> _Work to complete_:
Make an exact copy of every entry below, with the pictures left out.
----- Source material
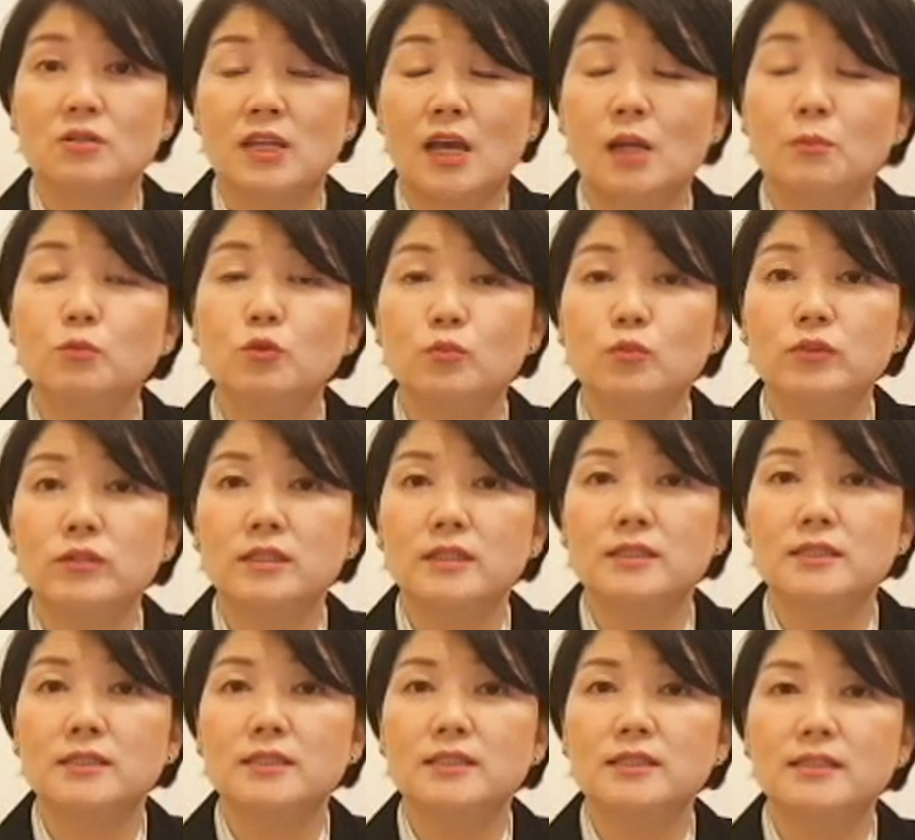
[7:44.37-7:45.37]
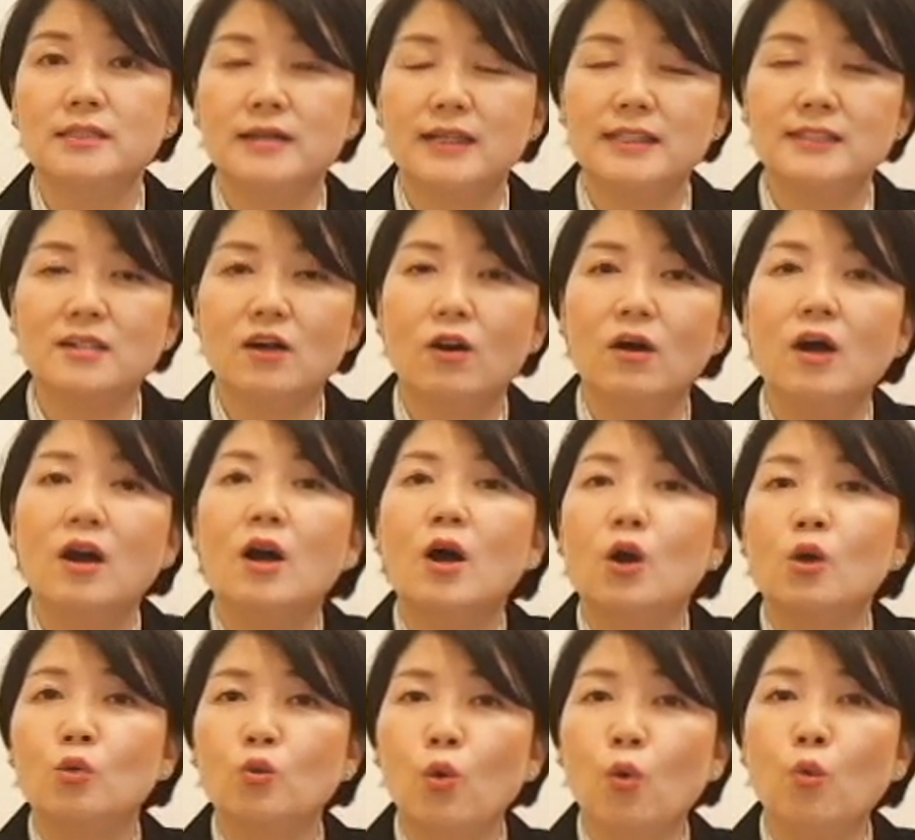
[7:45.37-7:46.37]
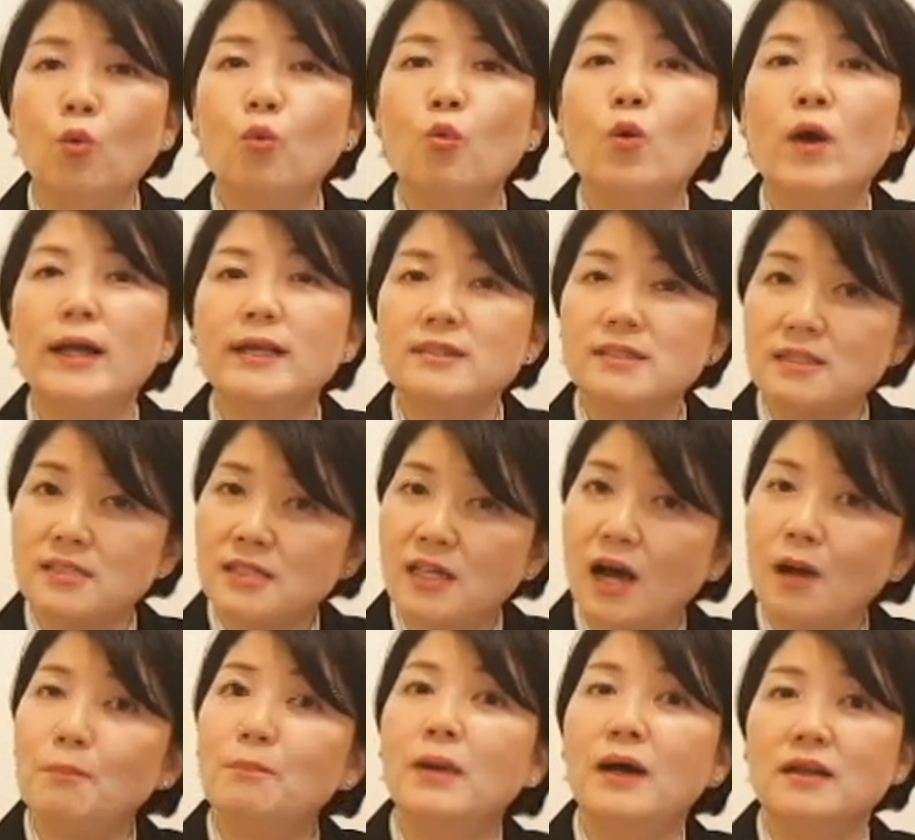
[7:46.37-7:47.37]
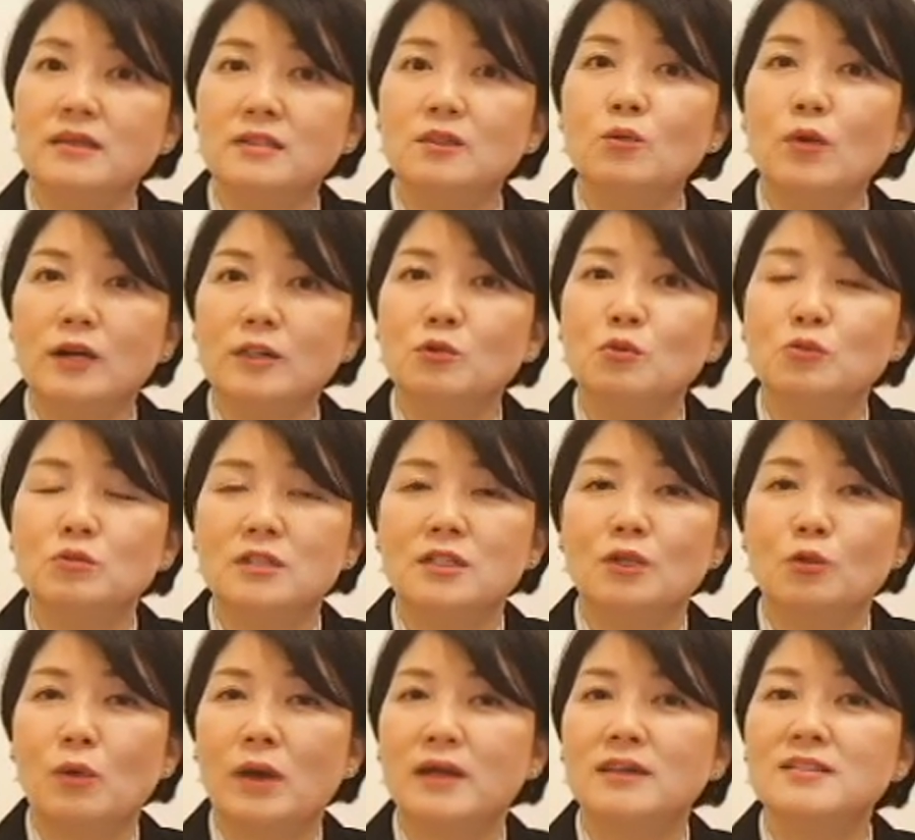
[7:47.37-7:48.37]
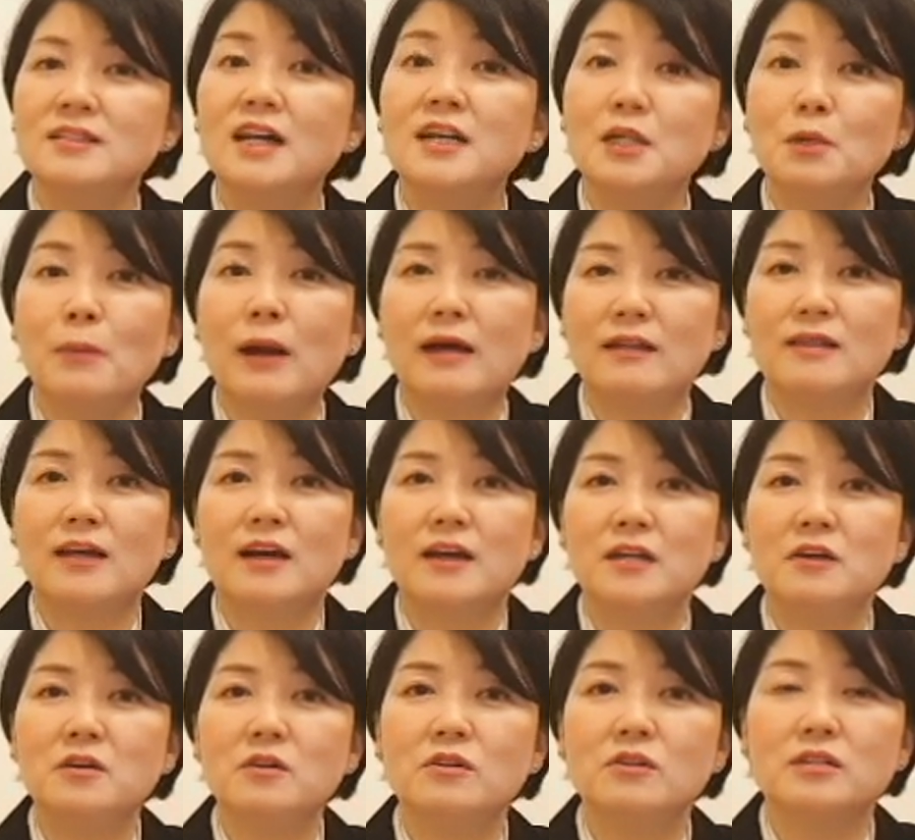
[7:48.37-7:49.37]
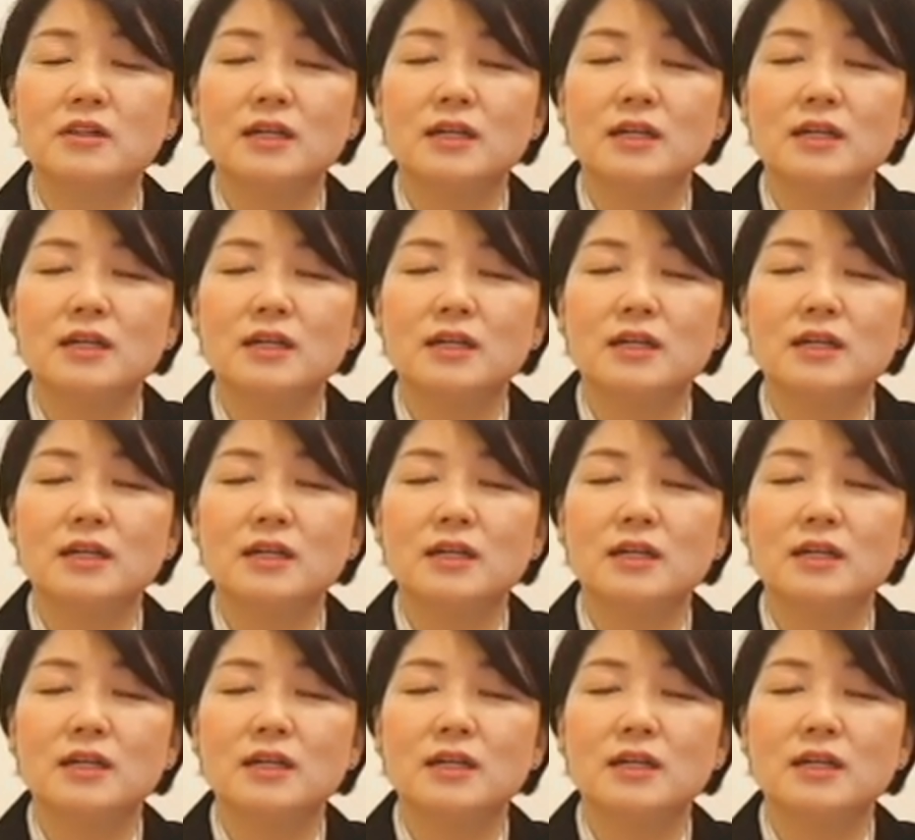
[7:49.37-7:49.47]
대부분들. 그래서 go and stop 하는 활동들이 굉장히 많아요.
----------
> _Exercise answer_:
[7:44.37-7:45.37]
[7:45.37-7:46.37]
[7:46.37-7:47.37]
[7:47.37-7:48.37]
[7:48.37-7:49.37]
[7:49.37-7:49.47]
대부분들. 그래서 go and stop 하는 활동들이 굉장히 많아요.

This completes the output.